Shalom
"Even when tragedy has nothing to do with physical death, it still involves a form of death in the shattering of shalom, or harmony. " - To Be Told
sha·lom
/SHäˈlōm, SHə-/*
Shalom names a state of wholeness, harmony, and peace. It is the experience of being rightly placed within the world and rightly connected to others. Most of us first encounter shalom in childhood, often without knowing its name.
It is found in small, ordinary moments: playing in a pile of autumn leaves, being lifted onto a bathroom counter while your face is washed, falling asleep knowing you are safe. These moments of innocence and tranquility form our earliest sense of belonging and dignity.
For many of us, childhood holds the most uninterrupted experience of shalom we will ever know.
And then, for reasons beyond our choosing, shalom is shattered.
This shattering does not always involve physical death, but it does involve loss. Harmony breaks. Truth becomes distorted. Safety erodes. When shalom is broken, our capacity for vulnerability, transparency, and trust is damaged. At its core, this is an assault on human dignity.
In the wake of that rupture, something else often happens: we are renamed. We take on identities that do not belong to us—orphan, problem, difficult, unwanted, shameful, enemy. We are clothed in labels that do not fit, yet we carry them anyway. Loneliness and insecurity become part of the wardrobe we wear into the next chapters of our lives.
From that point forward, much of life becomes an attempt to return to shalom. We work to shed the ill-fitting names and defenses we acquired and to recover what was lost. This journey is not easy. It requires revisiting the settings, characters, and moments that first fractured us.

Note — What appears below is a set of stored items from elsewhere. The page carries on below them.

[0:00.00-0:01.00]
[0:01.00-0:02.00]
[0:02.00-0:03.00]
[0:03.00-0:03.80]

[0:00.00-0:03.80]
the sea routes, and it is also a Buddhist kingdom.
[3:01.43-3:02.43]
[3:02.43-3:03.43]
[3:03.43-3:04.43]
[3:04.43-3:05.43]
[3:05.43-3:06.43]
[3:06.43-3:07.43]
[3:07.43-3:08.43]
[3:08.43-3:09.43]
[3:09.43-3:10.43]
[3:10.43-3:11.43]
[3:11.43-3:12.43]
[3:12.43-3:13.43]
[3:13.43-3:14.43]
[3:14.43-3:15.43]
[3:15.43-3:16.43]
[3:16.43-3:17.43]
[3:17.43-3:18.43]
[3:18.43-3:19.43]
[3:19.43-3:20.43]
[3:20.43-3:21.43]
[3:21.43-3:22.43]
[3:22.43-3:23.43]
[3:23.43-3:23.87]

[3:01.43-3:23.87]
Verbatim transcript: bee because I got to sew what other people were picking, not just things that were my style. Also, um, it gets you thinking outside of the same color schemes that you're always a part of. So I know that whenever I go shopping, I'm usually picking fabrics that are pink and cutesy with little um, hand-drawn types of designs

When undertaken with care and honesty, this work can give rise to empathy, forgiveness, and healing. Over time, it reveals that life is not random or meaningless, but coherent and purposeful. As we come to understand our story, we move closer to shalom again—and discover that our wounds, rightly tended, can become sources of care for others.
My Shalom Broken
Violation
mo·lest
/məˈlest/
verb
To assault or abuse a person sexually.
Age 6: A neighbor’s teenage son lured me into his room and began touching me. He warned that if I told anyone, he would claim I was lying and label me as something I was not. Fear and confusion followed.

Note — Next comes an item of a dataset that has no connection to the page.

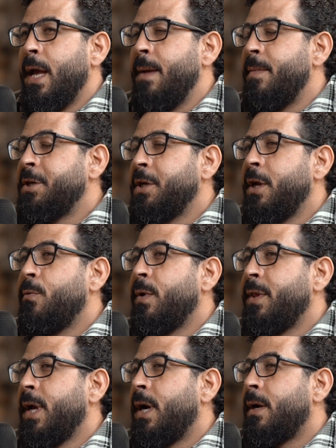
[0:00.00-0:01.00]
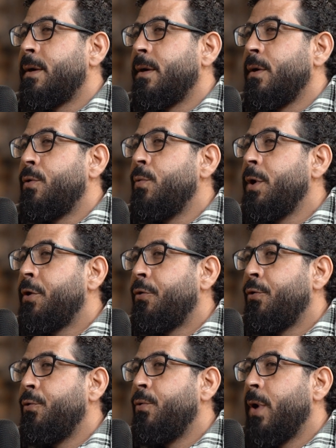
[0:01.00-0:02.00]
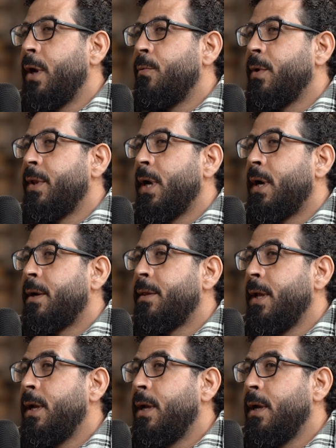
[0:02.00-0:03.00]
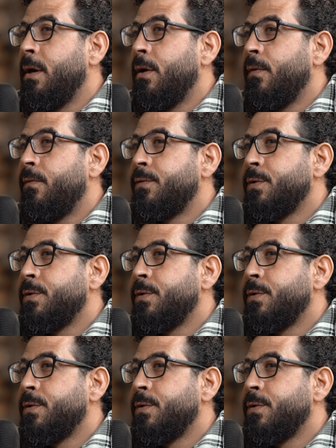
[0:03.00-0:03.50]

imagining, what they are going through, and what they are thinking of.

In the years that followed, I developed patterns of hyper-masculinity in an attempt to distance myself from the name that had been forced on me. What remained underneath was fear, shame, and isolation. I became distrustful of unfamiliar men and intensely protective of young children.
Abandonment
a·ban·don
/əˈbandən/
verb
To cease to support or care for someone; to desert.

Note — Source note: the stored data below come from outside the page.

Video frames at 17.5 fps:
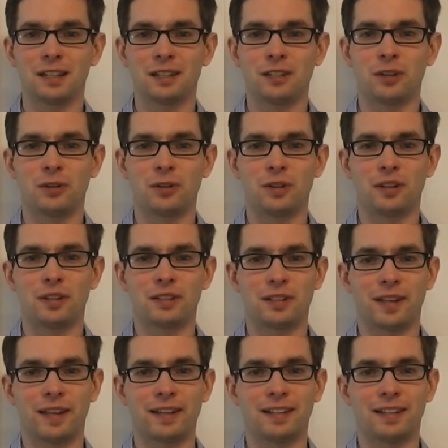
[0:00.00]
go to
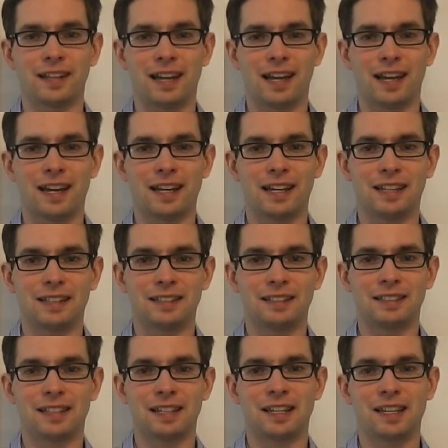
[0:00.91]
this link
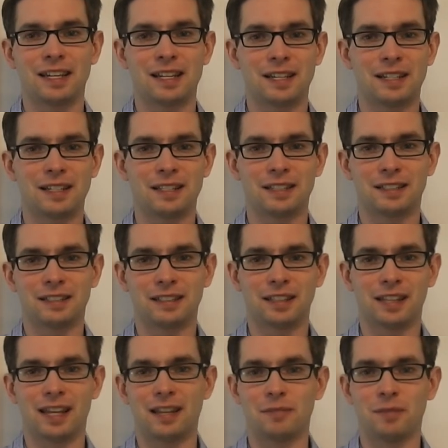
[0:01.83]
and
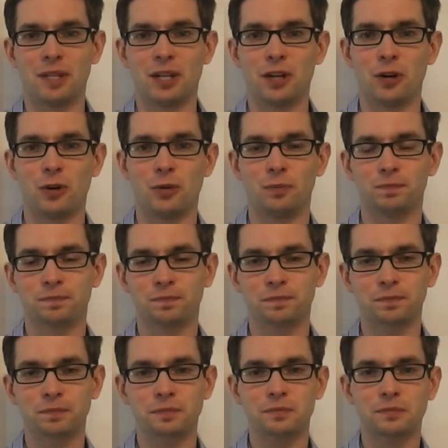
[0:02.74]
let me know.
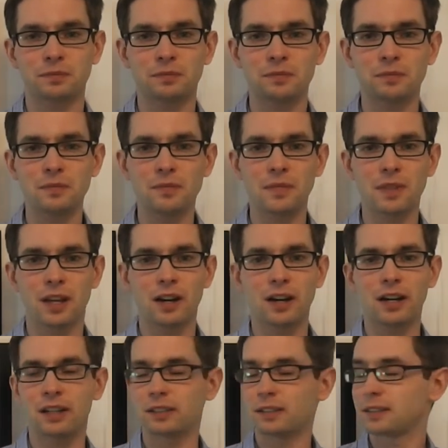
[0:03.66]
All
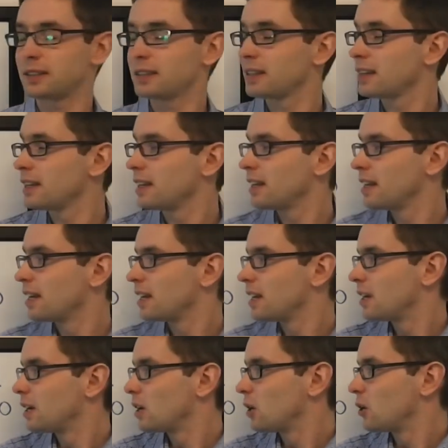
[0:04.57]
right.
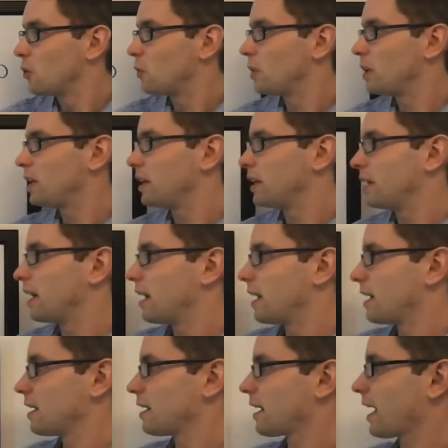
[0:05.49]
We
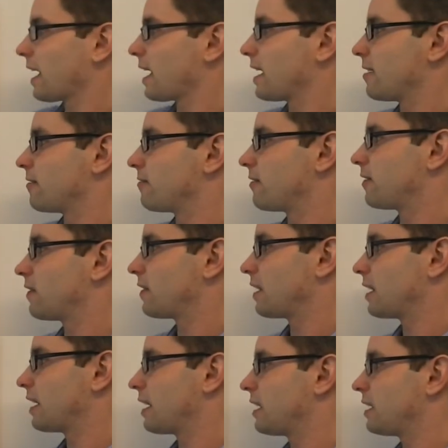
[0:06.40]
have
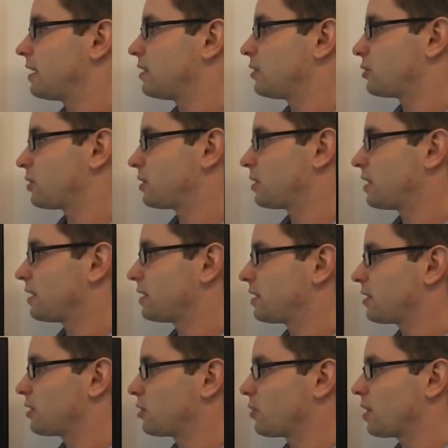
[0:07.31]
an interesting
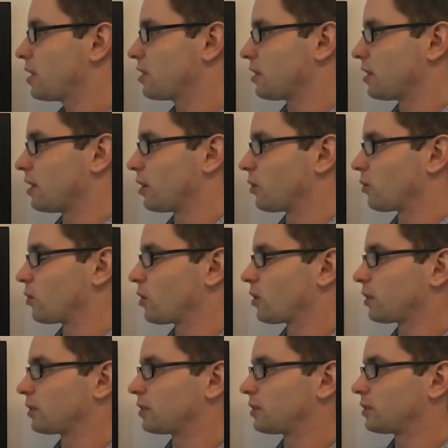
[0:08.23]
situation here.
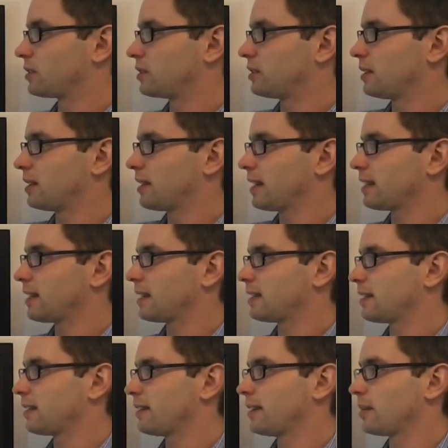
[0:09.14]
Rooks didn't like
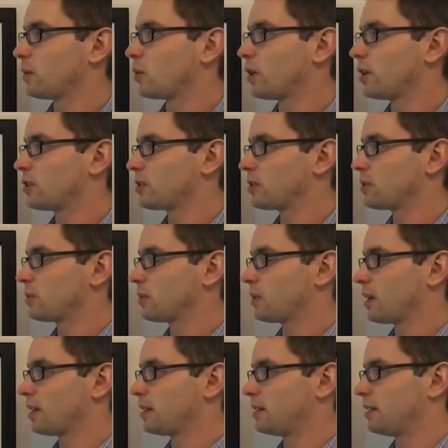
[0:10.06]
that Daily Double Wager
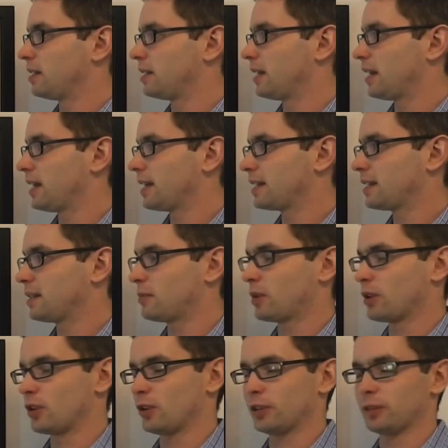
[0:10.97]
on the
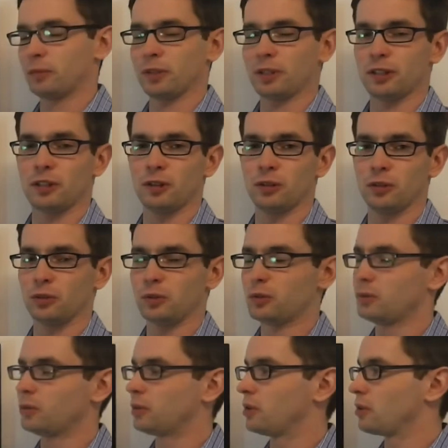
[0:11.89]
anti-penultimate
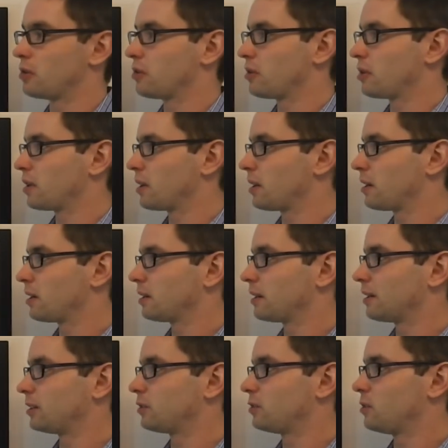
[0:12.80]
clue with
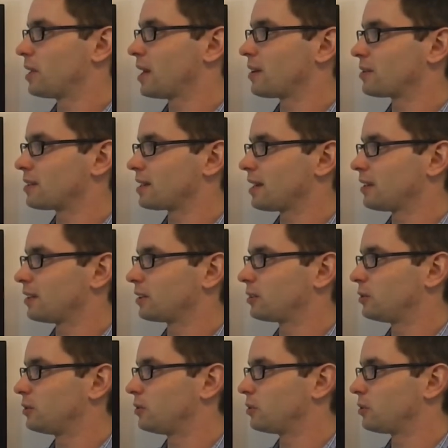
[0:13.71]
a
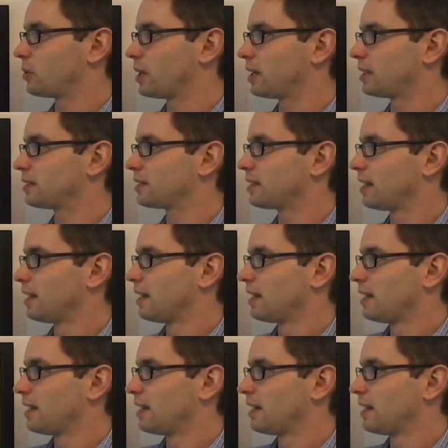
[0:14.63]
$2,000 clue in the wings.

Age 7: One day my mother told me I was going to my father’s house for the weekend. That weekend became the remainder of my childhood.
The suddenness of the separation left me feeling unwanted and unanchored. From that point on, I learned to guard myself against deep attachment. The belief took hold that anyone could leave at any moment, and that safety depended on emotional self-protection.
Abuse
a·buse
/əˈbyo͞oz/
verb
Cruel or violent treatment of a person.
Ages 7–8: After moving in with my father, his girlfriend made it clear that I was not wanted. She accused me of stealing, hid items in my room, and verbally demeaned me whenever my father was away.
I spent long periods isolated, frightened, and unsure of what might provoke her anger.
The stress manifested physically. When I began wetting the bed, her cruelty escalated. One morning before school, she humiliated me publicly and suggested self-harm in her rage. That same day, Child Protective Services intervened and removed her from the home. I never saw her again.
These experiences shaped my coping mechanisms. I became defensive when accused, withdrawn in moments of conflict, and emotionally distant as a means of survival.